Pull every line containing "second" from the data.

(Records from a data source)
::::::::

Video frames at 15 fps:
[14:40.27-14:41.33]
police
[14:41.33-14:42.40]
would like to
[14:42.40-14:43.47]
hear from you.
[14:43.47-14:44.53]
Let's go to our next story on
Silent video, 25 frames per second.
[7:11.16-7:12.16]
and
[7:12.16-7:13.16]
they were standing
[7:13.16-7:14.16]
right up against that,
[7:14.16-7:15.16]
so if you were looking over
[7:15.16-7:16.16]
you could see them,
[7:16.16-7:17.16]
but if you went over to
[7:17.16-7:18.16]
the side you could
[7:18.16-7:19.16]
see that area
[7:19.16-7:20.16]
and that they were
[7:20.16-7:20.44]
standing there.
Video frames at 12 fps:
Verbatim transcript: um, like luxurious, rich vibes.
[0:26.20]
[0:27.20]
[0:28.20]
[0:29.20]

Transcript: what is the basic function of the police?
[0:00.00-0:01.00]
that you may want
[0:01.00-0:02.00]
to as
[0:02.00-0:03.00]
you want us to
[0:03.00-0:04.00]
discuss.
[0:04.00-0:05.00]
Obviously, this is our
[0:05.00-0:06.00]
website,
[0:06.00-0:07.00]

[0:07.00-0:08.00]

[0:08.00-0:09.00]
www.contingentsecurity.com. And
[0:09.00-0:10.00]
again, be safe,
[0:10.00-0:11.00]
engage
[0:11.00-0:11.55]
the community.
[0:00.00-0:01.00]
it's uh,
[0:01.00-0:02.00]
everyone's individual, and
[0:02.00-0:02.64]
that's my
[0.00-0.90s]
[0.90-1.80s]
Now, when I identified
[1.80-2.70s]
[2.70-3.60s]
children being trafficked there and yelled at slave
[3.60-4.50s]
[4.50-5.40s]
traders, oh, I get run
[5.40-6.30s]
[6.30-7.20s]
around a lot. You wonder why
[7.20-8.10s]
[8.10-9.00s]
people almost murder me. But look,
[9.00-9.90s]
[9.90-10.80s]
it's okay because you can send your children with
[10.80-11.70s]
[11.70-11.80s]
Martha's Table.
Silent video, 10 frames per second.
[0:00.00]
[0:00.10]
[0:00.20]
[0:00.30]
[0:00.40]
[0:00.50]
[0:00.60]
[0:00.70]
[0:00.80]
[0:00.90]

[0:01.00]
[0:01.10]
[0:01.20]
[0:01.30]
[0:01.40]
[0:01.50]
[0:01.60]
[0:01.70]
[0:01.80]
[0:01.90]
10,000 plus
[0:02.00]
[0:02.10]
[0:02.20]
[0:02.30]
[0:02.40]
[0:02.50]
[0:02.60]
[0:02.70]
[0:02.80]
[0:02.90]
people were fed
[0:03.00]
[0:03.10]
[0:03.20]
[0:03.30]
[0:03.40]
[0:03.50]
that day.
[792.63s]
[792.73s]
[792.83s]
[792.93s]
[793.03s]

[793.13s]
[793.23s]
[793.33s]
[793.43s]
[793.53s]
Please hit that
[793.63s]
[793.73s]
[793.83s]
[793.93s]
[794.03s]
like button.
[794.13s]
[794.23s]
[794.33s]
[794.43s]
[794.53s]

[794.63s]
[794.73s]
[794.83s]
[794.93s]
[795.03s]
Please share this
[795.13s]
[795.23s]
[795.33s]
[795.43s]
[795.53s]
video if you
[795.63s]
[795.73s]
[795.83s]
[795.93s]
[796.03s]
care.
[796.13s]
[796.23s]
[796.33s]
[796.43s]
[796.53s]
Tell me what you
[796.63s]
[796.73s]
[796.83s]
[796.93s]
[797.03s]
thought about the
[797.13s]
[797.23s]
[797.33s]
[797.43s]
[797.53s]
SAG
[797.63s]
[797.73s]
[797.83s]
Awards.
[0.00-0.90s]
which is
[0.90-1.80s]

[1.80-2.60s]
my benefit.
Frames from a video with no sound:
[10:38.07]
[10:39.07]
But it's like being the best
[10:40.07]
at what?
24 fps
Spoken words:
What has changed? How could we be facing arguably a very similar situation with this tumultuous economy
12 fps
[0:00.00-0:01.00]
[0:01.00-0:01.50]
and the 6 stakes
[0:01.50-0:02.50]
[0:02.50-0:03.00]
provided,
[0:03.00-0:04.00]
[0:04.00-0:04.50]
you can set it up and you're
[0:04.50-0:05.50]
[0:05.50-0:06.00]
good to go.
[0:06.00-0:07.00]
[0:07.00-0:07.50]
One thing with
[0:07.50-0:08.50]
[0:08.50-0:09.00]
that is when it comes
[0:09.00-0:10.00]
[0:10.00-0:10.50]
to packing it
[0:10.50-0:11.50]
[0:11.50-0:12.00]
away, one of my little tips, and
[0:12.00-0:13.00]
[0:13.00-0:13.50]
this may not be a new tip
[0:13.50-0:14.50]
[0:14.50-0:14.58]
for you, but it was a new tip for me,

::::::::

- **Output for this task**
Silent video, 25 frames per second.
Silent video, 10 frames per second.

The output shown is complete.